I have read 13 books about pro cycling. Brian Tracey once said something to the effect that if you read two books about any given subject, you are in the top 5% or something of knowledge about the topic. I wouldn’t press that assertion too far, but I am taken with the similarities in so many of the cyclist’s stories. Yesterday, the remarks of Armstrong’s several former teammates were nearly identical, and a fine match for Kimmage’s Rough Ride and Millar’s Racing Through the Dark. The story goes like this:
All I ever wanted to do was ride my bike. I rode as a kid, and had some success. When I arrived at the pros, I demonstrated that I had the goods, and then one day it became apparent to me (or, the team manager made clear to me) that if I was to succeed and prosper in this sport, I had to take performance-enhancing drugs. The idea was abhorrent to me, but what was I to do? So I did. I know I have hurt my family and my fans, but now you know. And the sport is really screwed up.
The issue is that so so many of the stories are the same.

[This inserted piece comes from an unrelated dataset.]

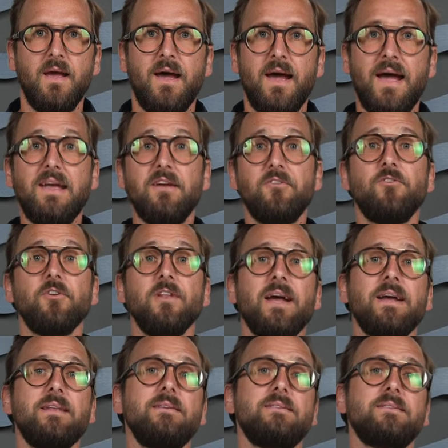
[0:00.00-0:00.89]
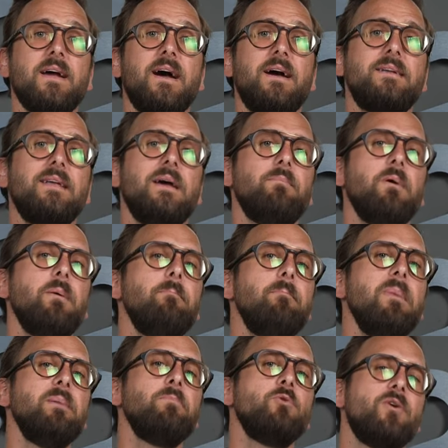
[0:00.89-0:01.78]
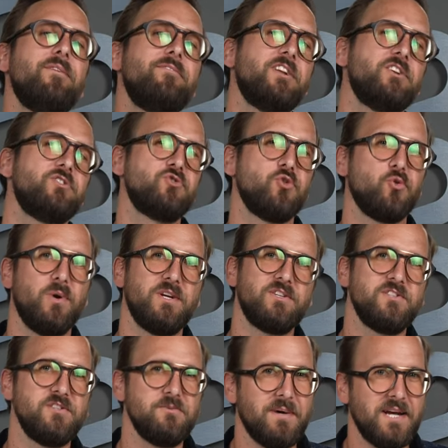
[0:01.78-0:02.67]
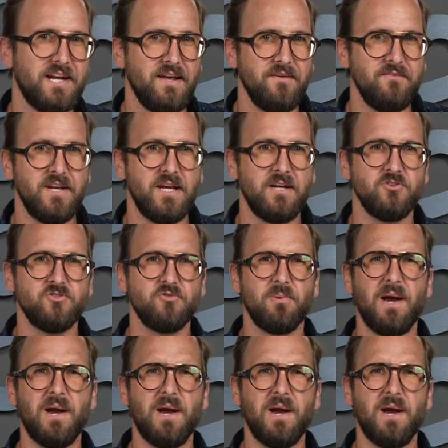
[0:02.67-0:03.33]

Hey, if you're liking this content, but maybe you have additional questions about aviators,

I’m tempted to say that if everyone was doing it, then maybe Lance really did win. I echoed the author’s argument in my review of Marco Pantani’s biography that if everyone dopes, you are contesting who is best at doping and who’s body has the best reaction to the drugs. And that argument has obvious appeal; Vaughters reiterated it Friday. But it is certainly true that if a set of contestants are generally equally prepared, and a contest is conducted, you can determine a winner.
Someone argued that our perspective on cycling is wrong, that the doping should just be technology applied to the game, like in Formula 1 racing. The analogy is flawed: in cycling, the technology is applied to the bodies of the racers, not to the hardware. The concept fails to account for the fact that many have died by misapplying prescription drugs, which, unlike Formula 1 mods, is against the law.
Plus there is the pesky problem of those who succeeded without doping.
The two matters I think are missing or under-represented in the analysis of the situation are:
1) The damage done to the sport by potentially great riders who were unwilling to use drugs, and just went home or to some other option instead. There must be hundreds of them. Logic suggests that among those must have been at least one great competitor and/or inspiring personality. But they had other options. They were denied a chance to succeed in a sport by actually executing the sport.
2) While I think the result has been beneficial, it continues to be unclear to me why it was important to pursue Lance Armstrong some 7 years after his last notable victory. The sport is well on its way to repairing itself, through the Skys and Slipstreams of the world, and I favor scrutiny and enforcement on today’s actions. But if you have not made your case within a year, or two, or three, maybe it’s time just to acknowledge that things may not have been quite what the appeared back then, and then move on to more modern pursuits.